Niestety. Nawet najbardziej fachowy i pełen zapału rząd nie wystarcza, gdy zmierzyć trzeba się z polską bylejakością, z polskim charakterem narodowym, z polskim narzekaniem... I gdy dziś trzeba spytać, kto odpowiada za problemy, jakie narastają wokół organizacji EURO, odpowiadam - odpowiadamy za nie wszyscy. Odpowiadają za nie politycy opozycji, którzy w sytuacji, gdy nie wszystko idzie zgodnie z planem, zajmują się polowaniem na czarownice (choć trudno piękną panią Joannę Muchę nazwać czarownicą), zamiast zjednoczyć się wokół rządu. Kiedyś cały naród budował swoją stolicę. Dziś rząd buduje stadion, nazwany "narodowym", a gdzie naród? Na budowie? Nie, krytykuje sprzed telewizorów, sprzed monitorów, spod budek z piwem.

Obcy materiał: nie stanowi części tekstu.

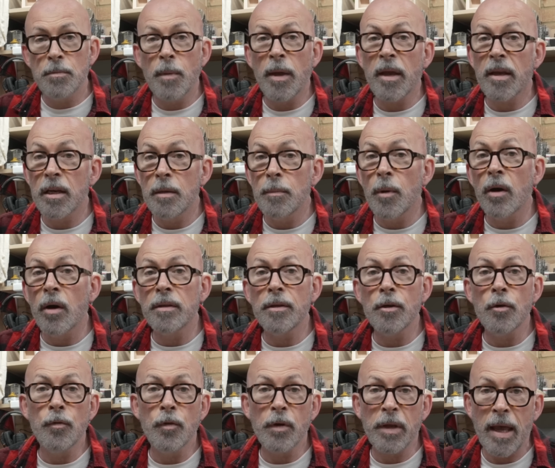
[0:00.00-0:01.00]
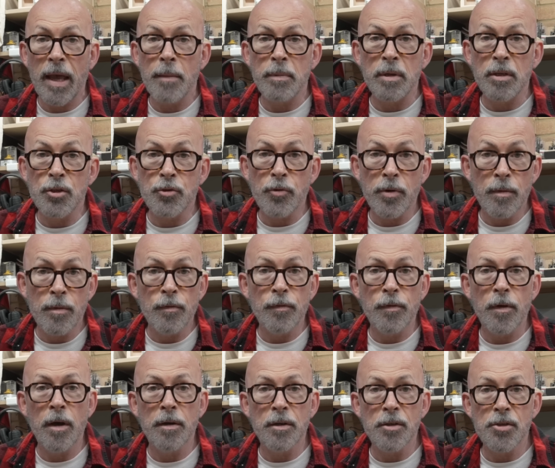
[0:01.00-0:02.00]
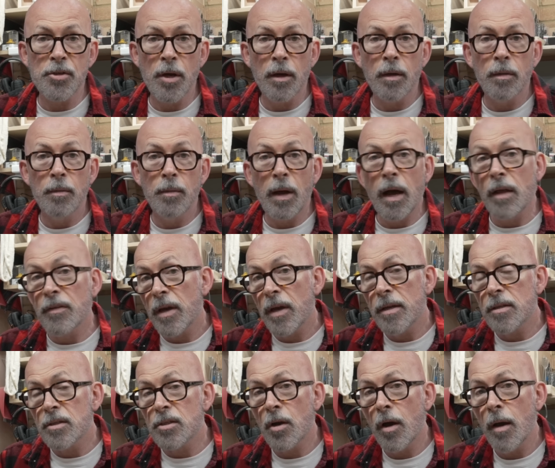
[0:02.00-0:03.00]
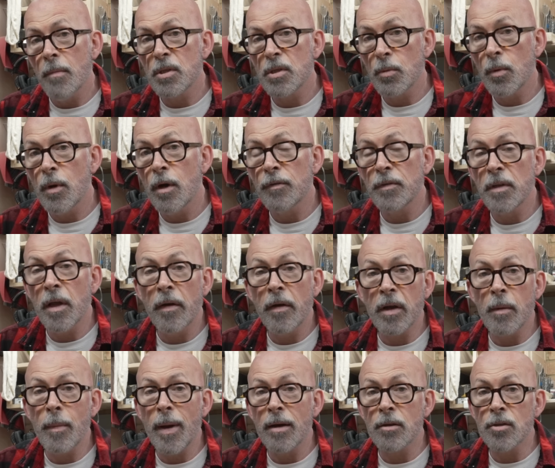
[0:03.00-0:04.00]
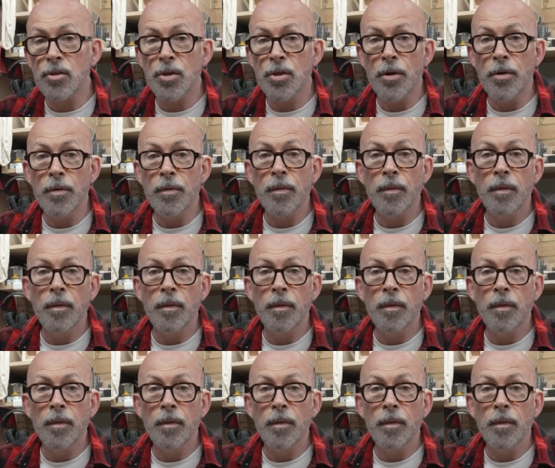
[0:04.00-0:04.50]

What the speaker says: making them ideal for cabinetry and furniture. But other head types are worth knowing about too.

Winne są media. Media, które zamiast pomóc w mobilizacji społeczeństwa do większego wysiłku, zajmują się rozdmuchiwaniem rzekomych afer, szczuciem, jątrzeniem. Możliwe, ze w kwestii wynagrodzeń osób odpowiedzialnych za budowę stadionu doszło do pewnych nieprawidłowości. jednak czy naprawdę to najlepszy moment, by o tym mówić? Najpiękniejszy stadion Europy wart jest dużych pieniędzy. Jak jednak mają budować go ludzie, którzy muszą czas poświęcać na bronienie się przed zarzutami? Na oczyszczanie się z medialnego błota?

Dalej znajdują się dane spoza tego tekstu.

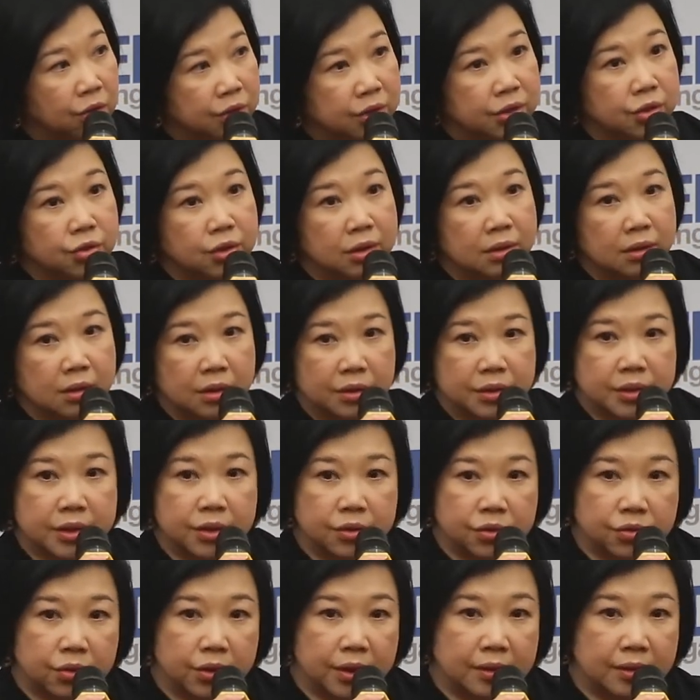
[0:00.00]
oxygen
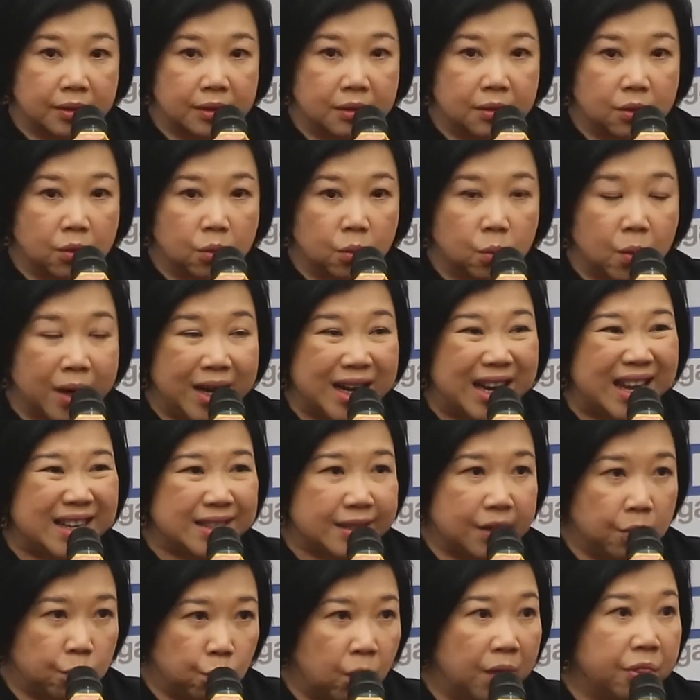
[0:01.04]
concentrator weigh
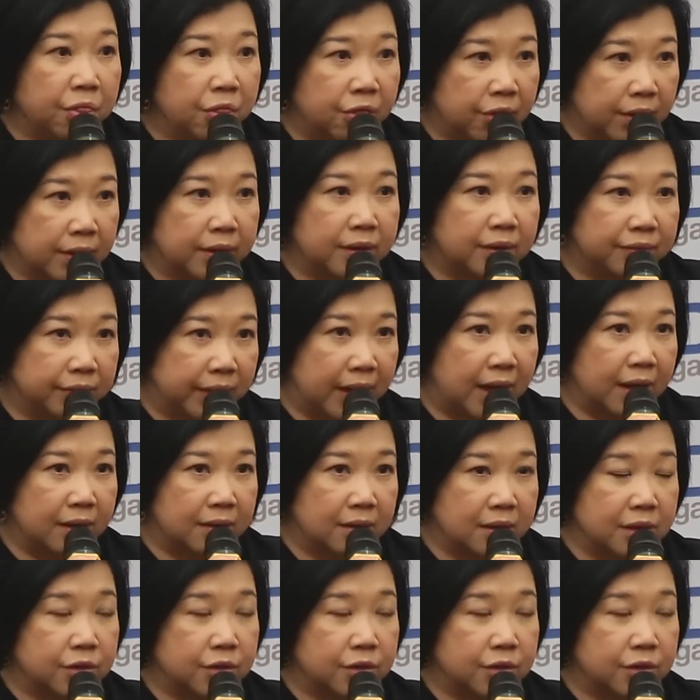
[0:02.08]
less than one third of that.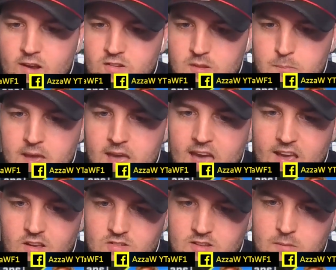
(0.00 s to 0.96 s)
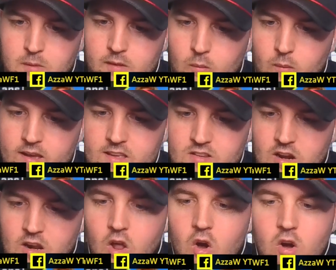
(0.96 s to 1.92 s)
the pit exit, by the way? It's a
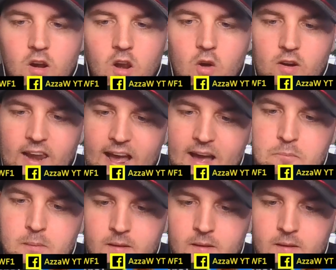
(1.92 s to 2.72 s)
long, long lap,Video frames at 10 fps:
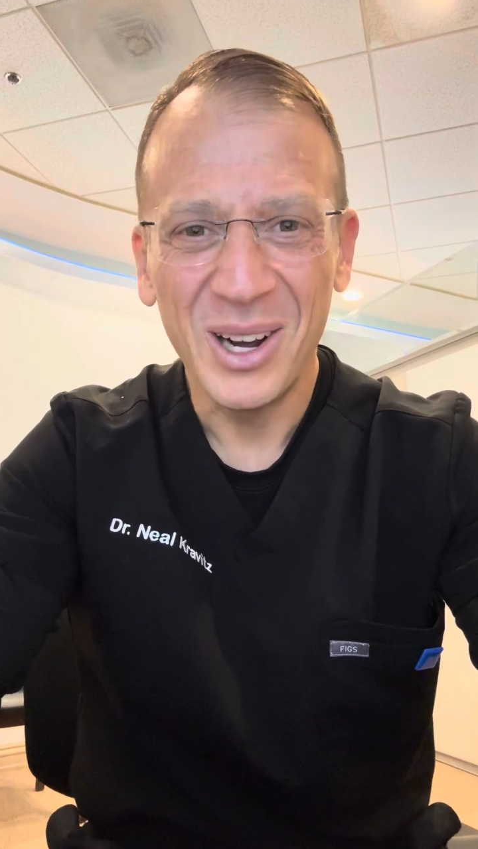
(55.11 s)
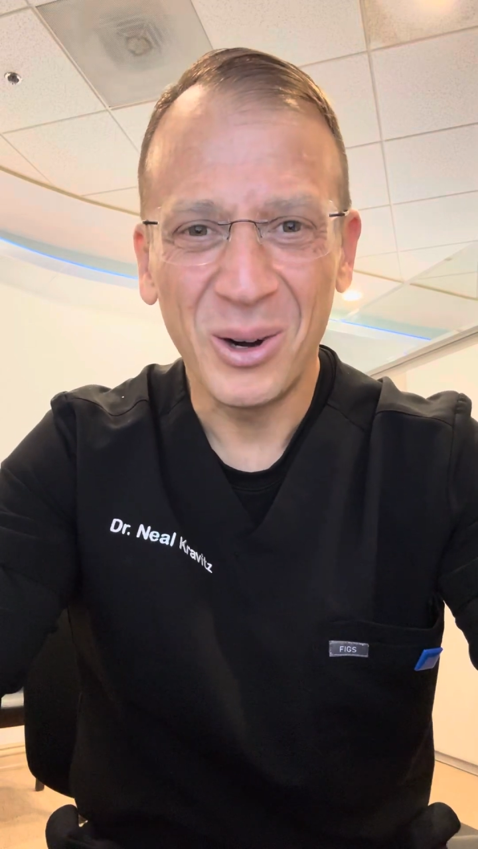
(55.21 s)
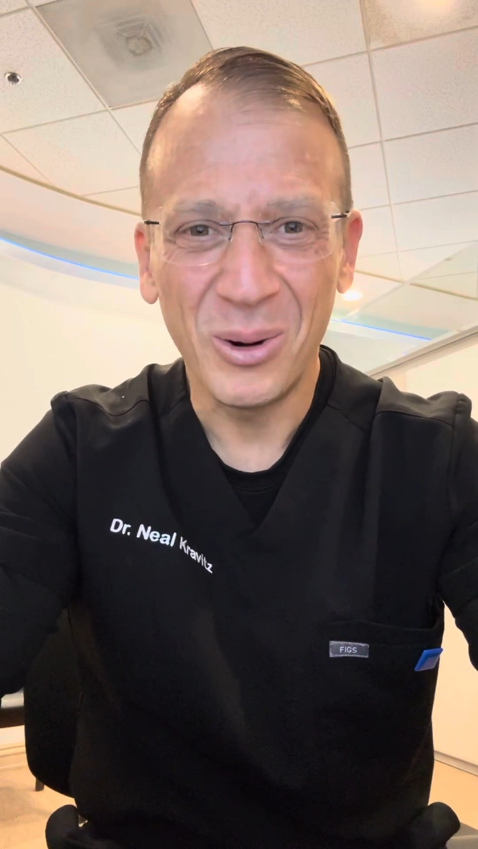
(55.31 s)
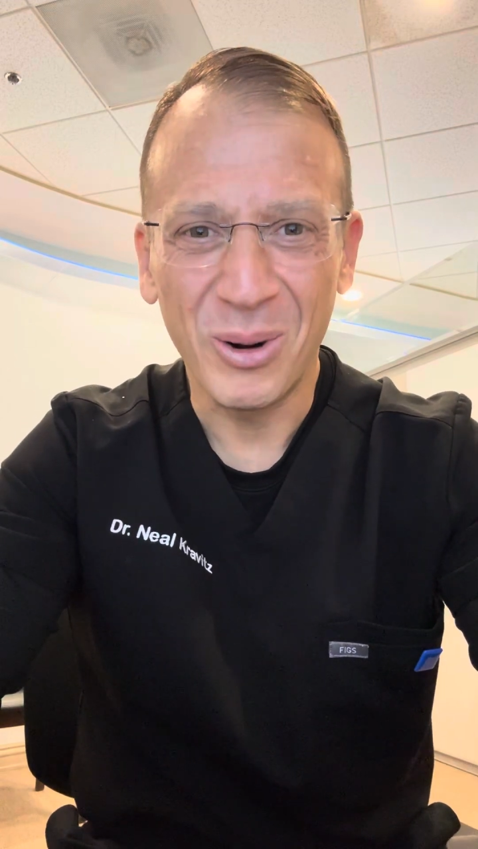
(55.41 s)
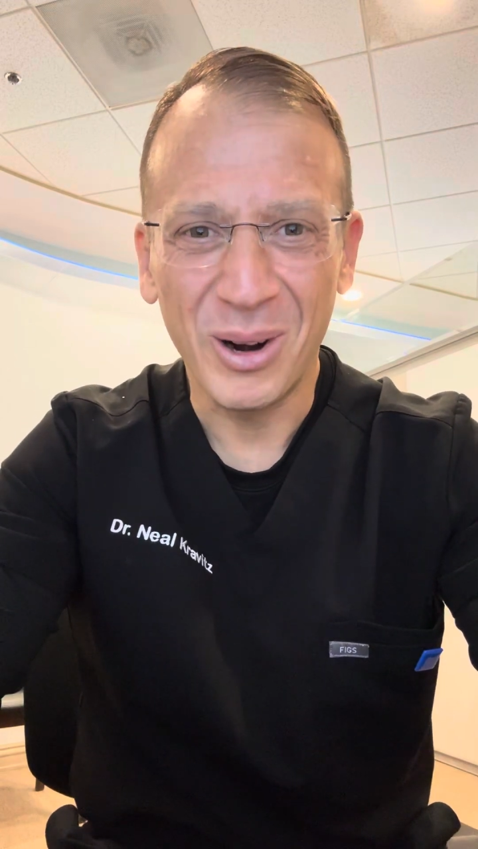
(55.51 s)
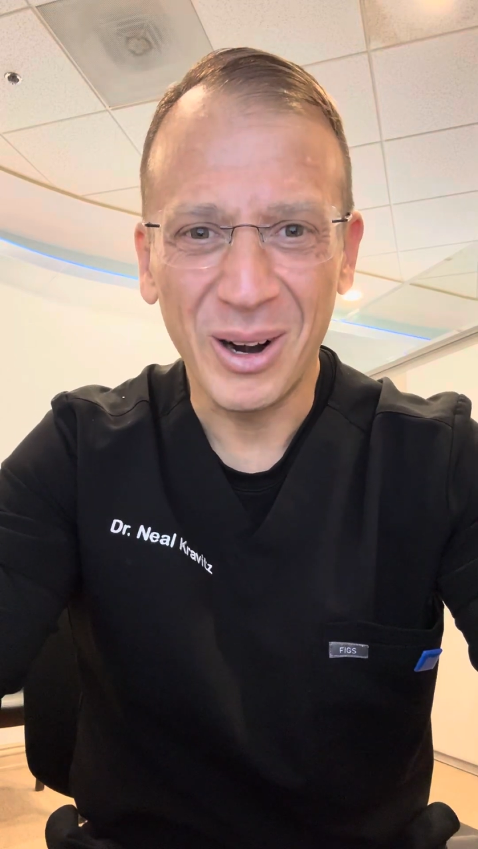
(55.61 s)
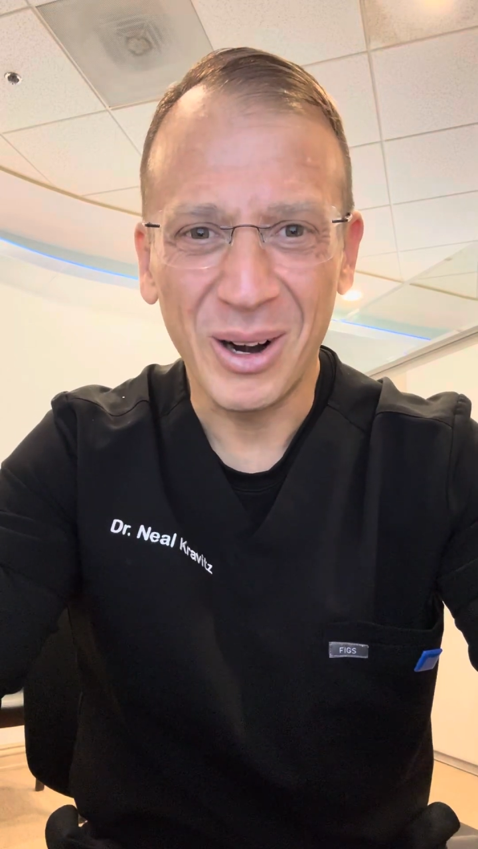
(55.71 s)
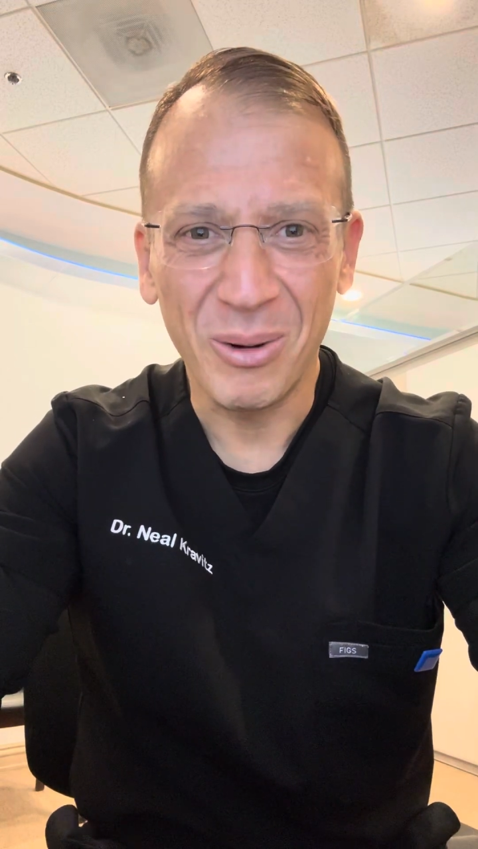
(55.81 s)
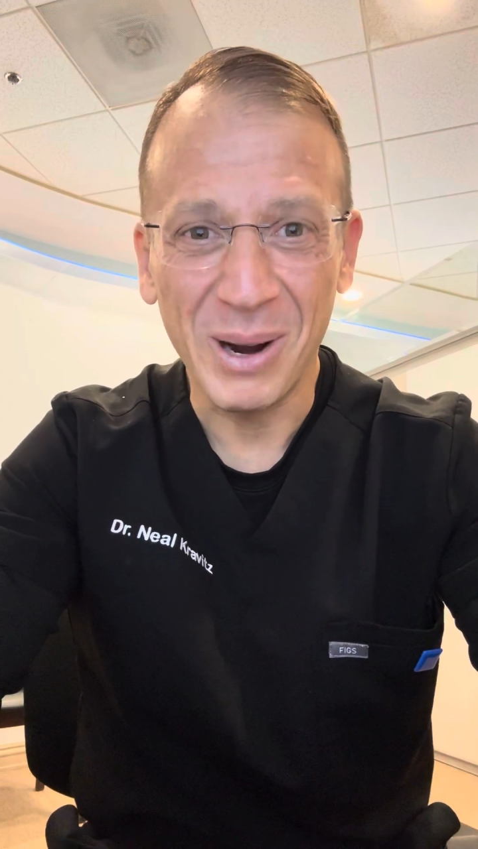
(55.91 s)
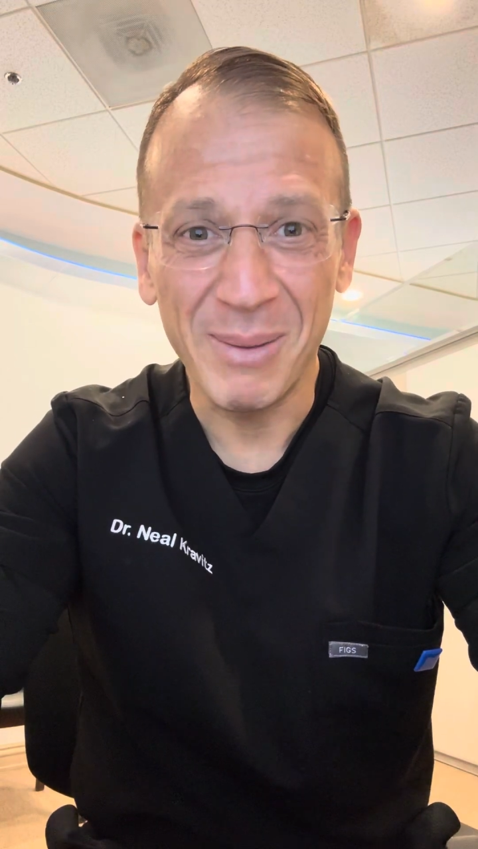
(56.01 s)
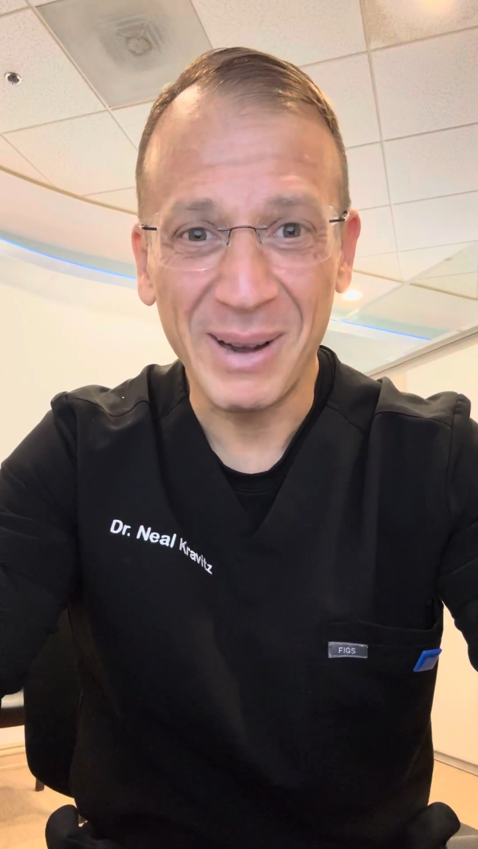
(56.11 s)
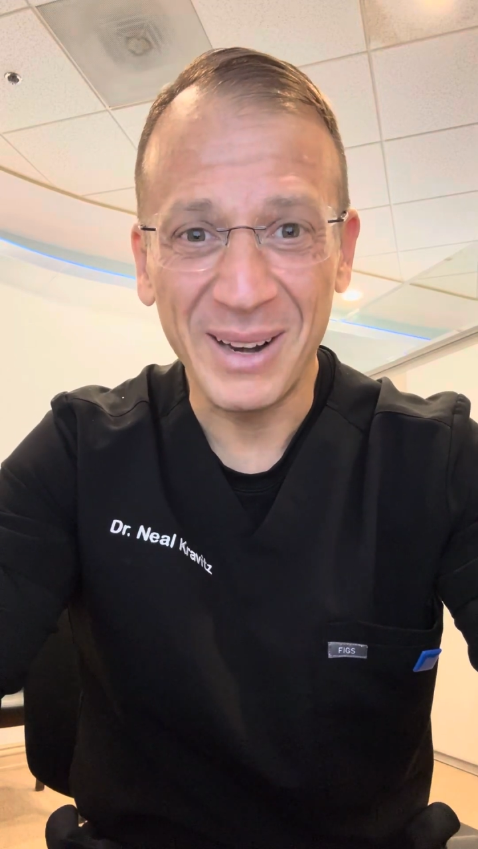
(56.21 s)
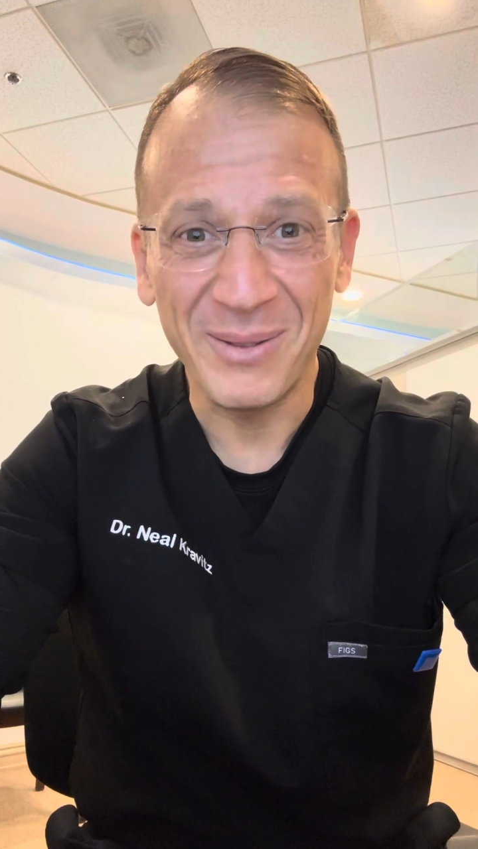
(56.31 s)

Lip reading: or recommend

Winna wreszcie ejst ansza narodowa megalomania. Ta sama, która każe nam porywać się z szablami na czołgi. Naród, który potrafi zjednoczyć się tylko wtedy, gdy trzeba zaatakować najsłabszą mniejsziość lub bronić swobodnej kradzieży pornografii z sieci ma coś zbudować? To pisowskie mrzonki, z których - i to mój jedyny zarzut wobec premiera Donalda Tuska - trzeba było się wycofać. Zwłaszcza, że organizacją mistrzostw zainteresowane były inne, bardziej godne i stojące wyżej cywilizacyjnie kraje. Niestety, premier kocha piłkę i wierzy w swoich rodaków, choć ci do pięt mu nie dorastają. I tak czeka nas niestety największy od czasów Marca 1968 wstyd. Najbardziej zas boli mnie to, że tłuszcza nie rozliczy z niego samej siebie, a tych, którzy jako jedyni próbowali, wbrew polskiej beznadziei, ratować tę z góry przegraną sprawę.